Leo Karwejna, managing director and chief compliance officer at Public Financial Management, said it is more likely the SEC will choose not to pursue enforcement actions after the exams conclude and instead will choose to release a risk alert or some other type of guidance to the market detailing its findings.

While 2015 "may be a little early" for MA actions, said California-based Dave Sanchez, a lawyer with Sidley Austin, MA enforcement using statutory fiduciary duty standards could be a part of a larger movement toward issuer protection cases in 2016. Sanchez said the SEC has faced pressure in the past to bring actions against broker-dealers for fair dealing violations if they got municipalities into troublesome deals like those that include auction rates or swaps, and MAs could be a logical extension if the commission decides to take action next year.

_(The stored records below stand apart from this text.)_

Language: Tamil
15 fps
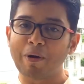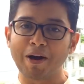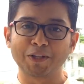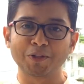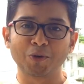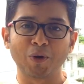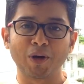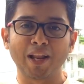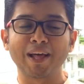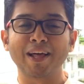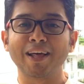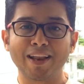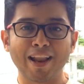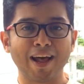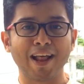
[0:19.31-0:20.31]
பகிர்ந்து கொள்ள
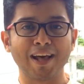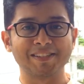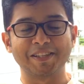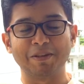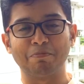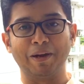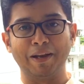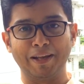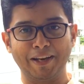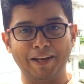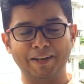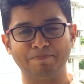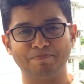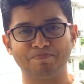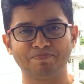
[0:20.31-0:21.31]
நான்
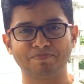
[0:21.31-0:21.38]
ஆசைப்படுகிறேன்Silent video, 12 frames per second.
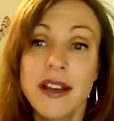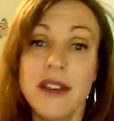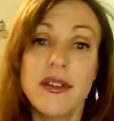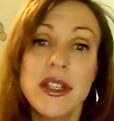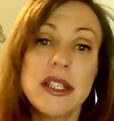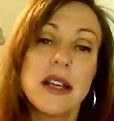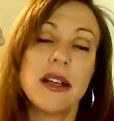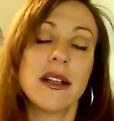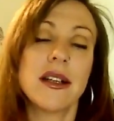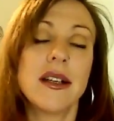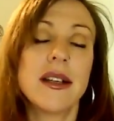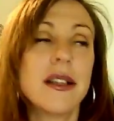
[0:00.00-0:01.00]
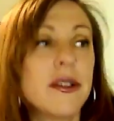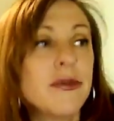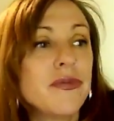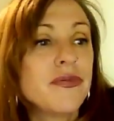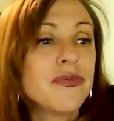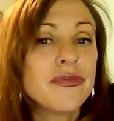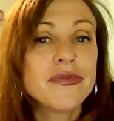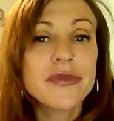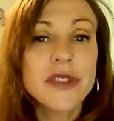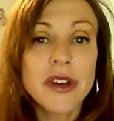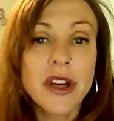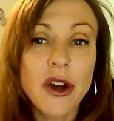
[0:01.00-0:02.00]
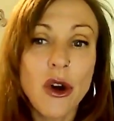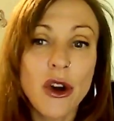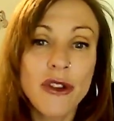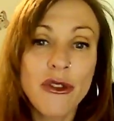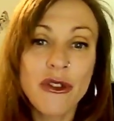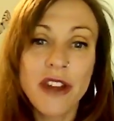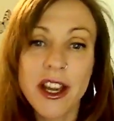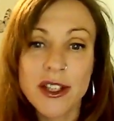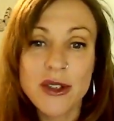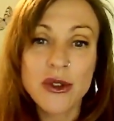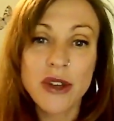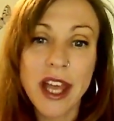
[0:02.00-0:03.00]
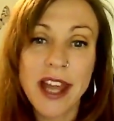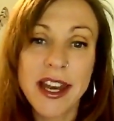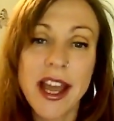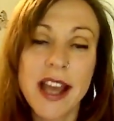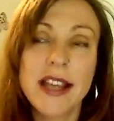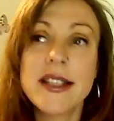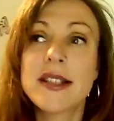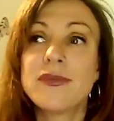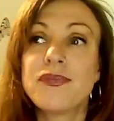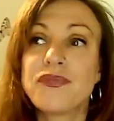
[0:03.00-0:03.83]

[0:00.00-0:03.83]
wie es ja ähm, heutzutage so gern heißt.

The SEC could also break new ground by bringing enforcement actions on use of bank loans in the market, some participants said. Many in the market have asked the SEC for guidance on considerations associated with the use of bank loans, but the commission has not released any to date.

Lanza said he could see the SEC wanting to bring a case on bank loans, specifically on the question of what constitutes a loan and what constitutes a security, if the commission found an instance where something was obviously a security and a financial advisor sold the bonds in a direct sale to an investor without using a registered broker-dealer.

"If they can provide something that says, here is some very broad guidance that gets you a few inches closer to you knowing what the line is without us having to make that fine distinction, it would be helpful and would give a little more information to the marketplace and show the SEC's seriousness [in having] people to analyze these things closely," Lanza said.

Tom Dannenberg, president and chief executive officer of Hutchinson, Shockey, Erley & Co. and a Bond Dealers of America board member, said the SEC could also weigh in on the related issue of the point at which registered municipal advisors working with loans for an issuer are engaging in broker-dealer activity as placement agents.

"I think you're going to see an example case in that arena," he said, citing the need for guidance. "I think 2016 is the year that spells it out pretty specifically for everyone."